Stored items
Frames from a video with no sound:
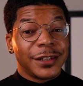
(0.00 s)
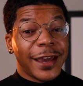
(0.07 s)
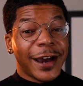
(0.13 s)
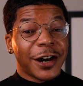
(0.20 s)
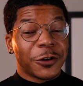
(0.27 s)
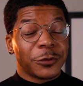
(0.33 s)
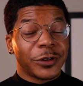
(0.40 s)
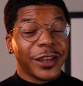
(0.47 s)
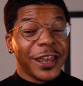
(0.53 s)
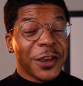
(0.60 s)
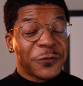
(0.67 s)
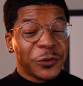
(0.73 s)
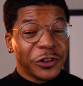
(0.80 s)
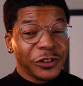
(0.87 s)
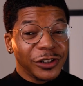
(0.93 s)
Now,
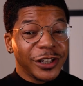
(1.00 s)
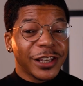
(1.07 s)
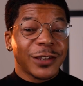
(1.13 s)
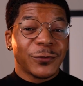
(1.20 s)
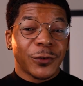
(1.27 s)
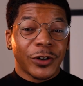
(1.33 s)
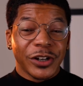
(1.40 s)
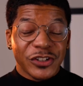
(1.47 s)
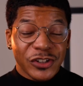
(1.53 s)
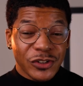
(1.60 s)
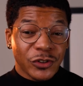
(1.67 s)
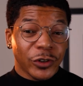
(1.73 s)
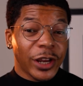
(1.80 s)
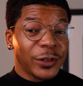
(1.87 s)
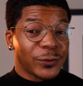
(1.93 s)
if you're looking for a
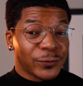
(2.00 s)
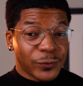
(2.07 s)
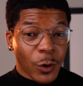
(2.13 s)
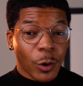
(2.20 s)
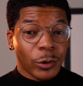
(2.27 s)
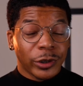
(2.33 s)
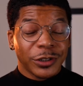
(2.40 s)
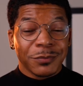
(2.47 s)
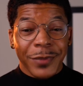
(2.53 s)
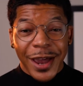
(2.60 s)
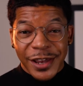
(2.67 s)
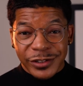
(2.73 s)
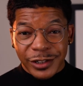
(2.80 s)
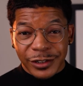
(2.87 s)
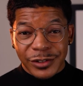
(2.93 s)
straightforward
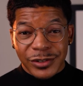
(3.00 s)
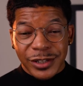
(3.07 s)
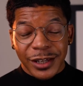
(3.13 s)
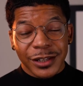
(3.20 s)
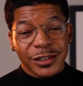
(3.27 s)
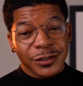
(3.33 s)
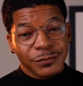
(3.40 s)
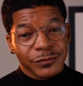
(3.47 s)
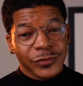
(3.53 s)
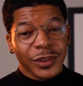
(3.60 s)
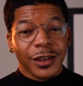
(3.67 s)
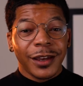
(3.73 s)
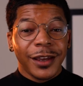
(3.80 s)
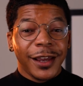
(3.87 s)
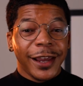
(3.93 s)
masculine scent,
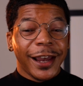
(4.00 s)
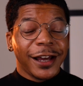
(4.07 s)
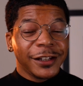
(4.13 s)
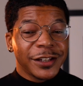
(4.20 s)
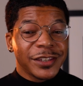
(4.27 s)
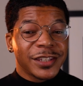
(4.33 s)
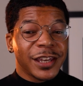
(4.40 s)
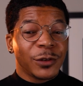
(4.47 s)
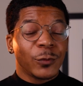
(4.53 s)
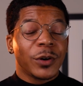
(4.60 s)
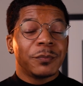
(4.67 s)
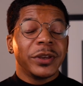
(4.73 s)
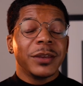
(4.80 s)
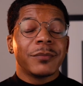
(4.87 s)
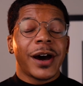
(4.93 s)
Ellington
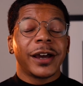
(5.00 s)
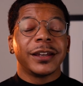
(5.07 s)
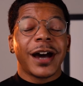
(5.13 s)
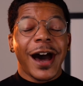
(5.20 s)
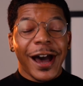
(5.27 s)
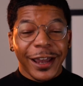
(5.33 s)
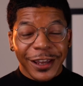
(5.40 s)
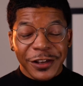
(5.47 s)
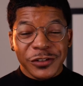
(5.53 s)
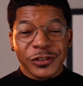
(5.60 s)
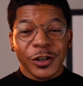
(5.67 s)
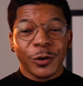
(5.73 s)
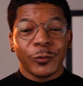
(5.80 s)
would be my highest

**About this task**
Would you transcribe all of the data exactly, apart from its pictures?

**Response area**
Frames from a video with no sound:
(0.00 s)
(0.07 s)
(0.13 s)
(0.20 s)
(0.27 s)
(0.33 s)
(0.40 s)
(0.47 s)
(0.53 s)
(0.60 s)
(0.67 s)
(0.73 s)
(0.80 s)
(0.87 s)
(0.93 s)
Now,
(1.00 s)
(1.07 s)
(1.13 s)
(1.20 s)
(1.27 s)
(1.33 s)
(1.40 s)
(1.47 s)
(1.53 s)
(1.60 s)
(1.67 s)
(1.73 s)
(1.80 s)
(1.87 s)
(1.93 s)
if you're looking for a
(2.00 s)
(2.07 s)
(2.13 s)
(2.20 s)
(2.27 s)
(2.33 s)
(2.40 s)
(2.47 s)
(2.53 s)
(2.60 s)
(2.67 s)
(2.73 s)
(2.80 s)
(2.87 s)
(2.93 s)
straightforward
(3.00 s)
(3.07 s)
(3.13 s)
(3.20 s)
(3.27 s)
(3.33 s)
(3.40 s)
(3.47 s)
(3.53 s)
(3.60 s)
(3.67 s)
(3.73 s)
(3.80 s)
(3.87 s)
(3.93 s)
masculine scent,
(4.00 s)
(4.07 s)
(4.13 s)
(4.20 s)
(4.27 s)
(4.33 s)
(4.40 s)
(4.47 s)
(4.53 s)
(4.60 s)
(4.67 s)
(4.73 s)
(4.80 s)
(4.87 s)
(4.93 s)
Ellington
(5.00 s)
(5.07 s)
(5.13 s)
(5.20 s)
(5.27 s)
(5.33 s)
(5.40 s)
(5.47 s)
(5.53 s)
(5.60 s)
(5.67 s)
(5.73 s)
(5.80 s)
would be my highest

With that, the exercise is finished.